- What needs to be done
Please repeat the records exactly. The pictures are to be left out.
Material for the task section start
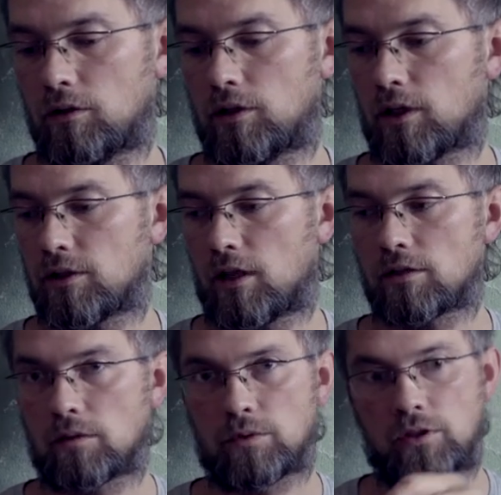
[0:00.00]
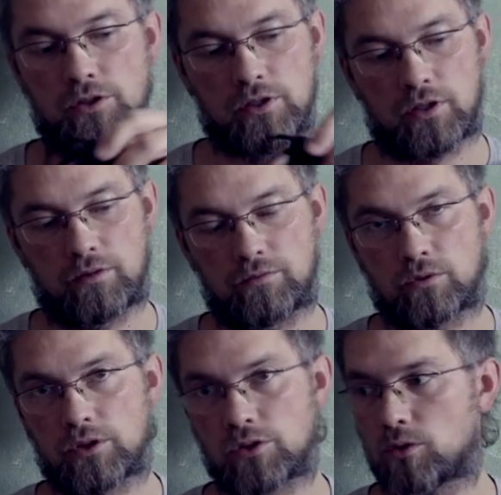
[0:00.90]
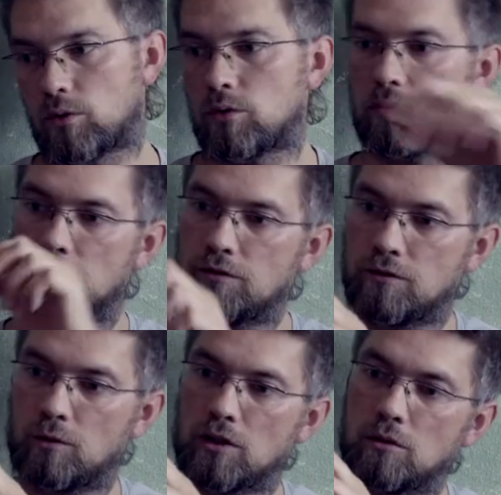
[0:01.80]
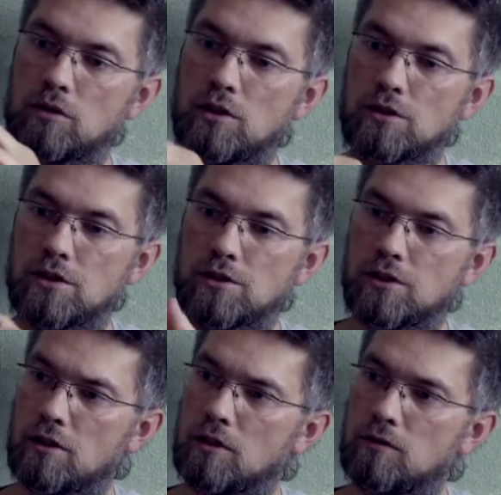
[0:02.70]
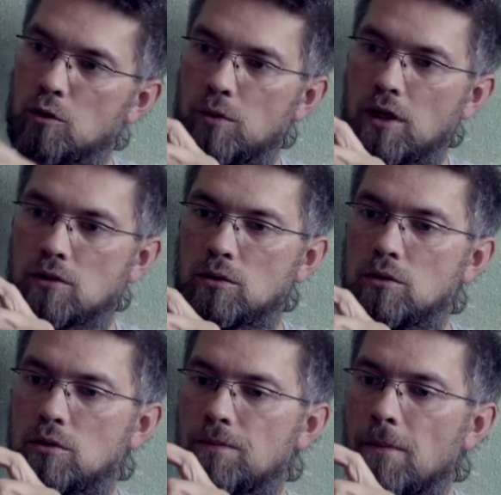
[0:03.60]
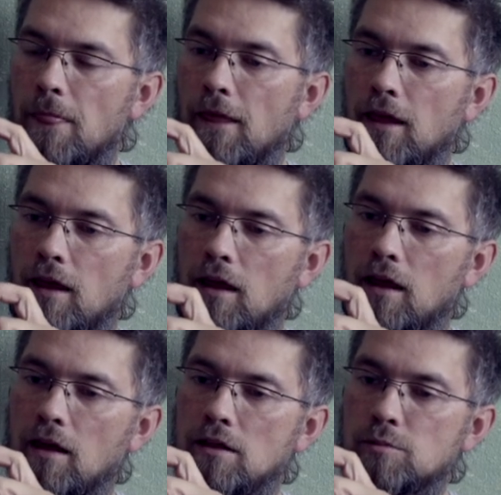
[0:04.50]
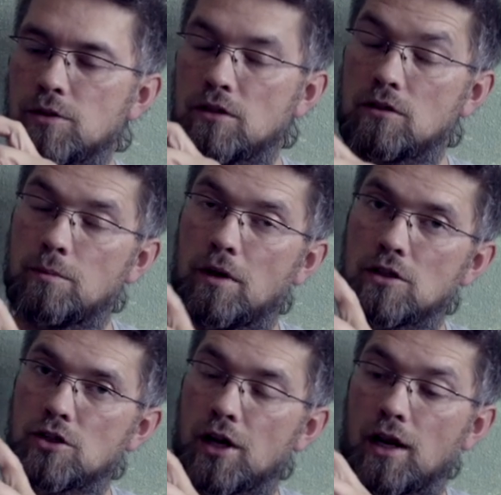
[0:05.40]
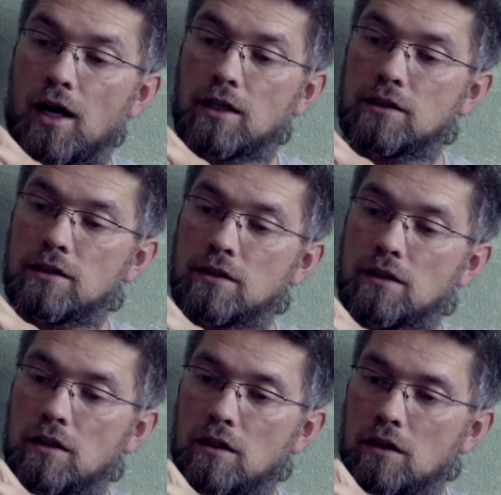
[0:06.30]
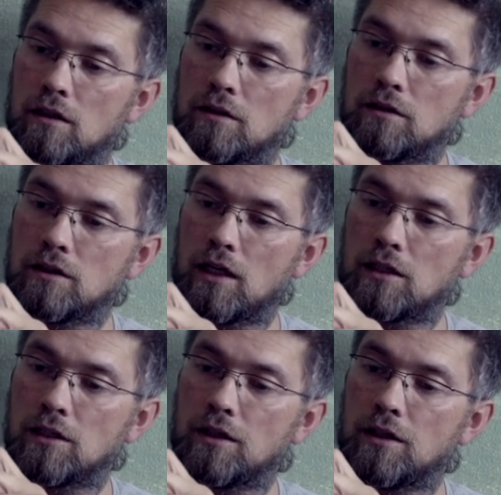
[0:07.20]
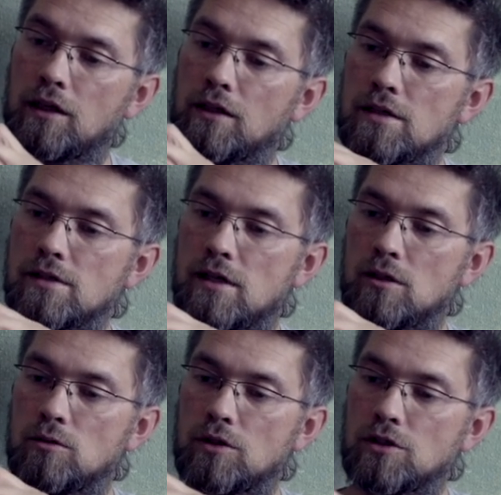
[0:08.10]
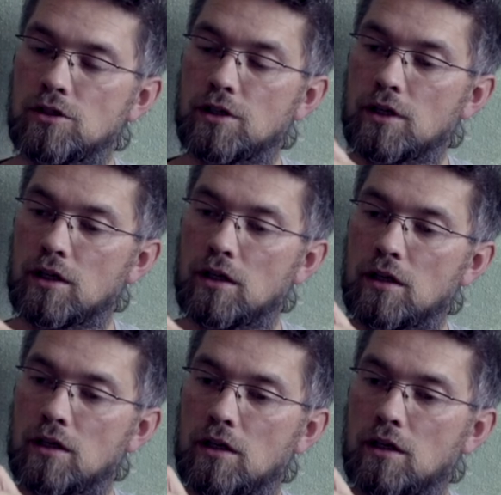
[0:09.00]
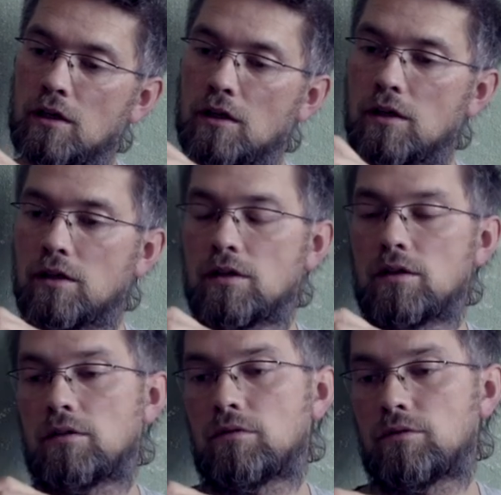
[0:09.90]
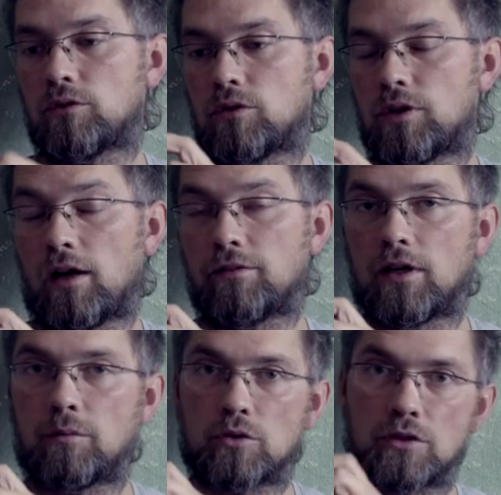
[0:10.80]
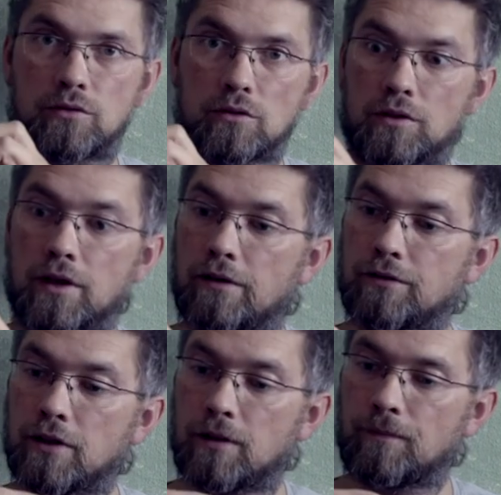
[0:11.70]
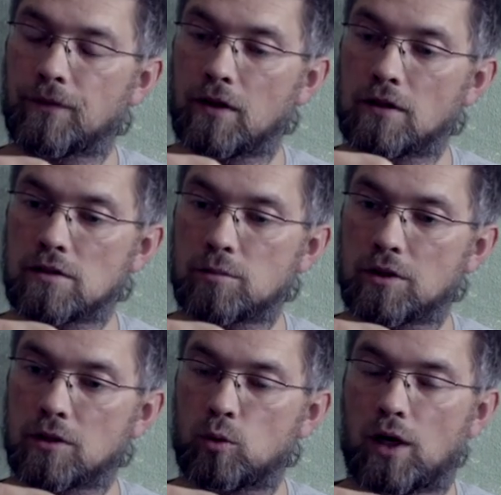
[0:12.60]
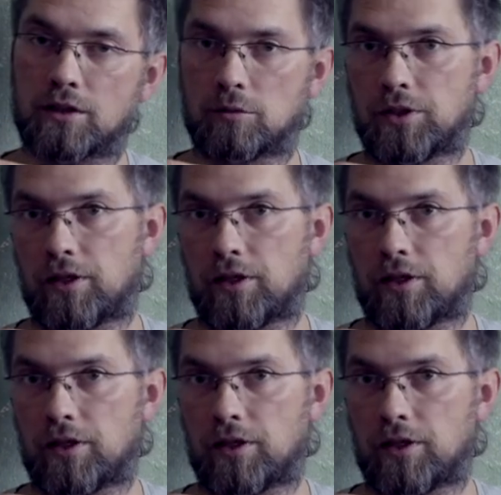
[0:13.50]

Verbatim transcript: tak znalazłem kliszę w woreczku, niewywołaną kliszę z średniego formatu sprzed chyba trzech lat. Na niej znajduje się fotografia, może fotografie z projektu Adam i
Material for the task section end
- Answer to this problem
[0:00.00]
[0:00.90]
[0:01.80]
[0:02.70]
[0:03.60]
[0:04.50]
[0:05.40]
[0:06.30]
[0:07.20]
[0:08.10]
[0:09.00]
[0:09.90]
[0:10.80]
[0:11.70]
[0:12.60]
[0:13.50]

Verbatim transcript: tak znalazłem kliszę w woreczku, niewywołaną kliszę z średniego formatu sprzed chyba trzech lat. Na niej znajduje się fotografia, może fotografie z projektu Adam i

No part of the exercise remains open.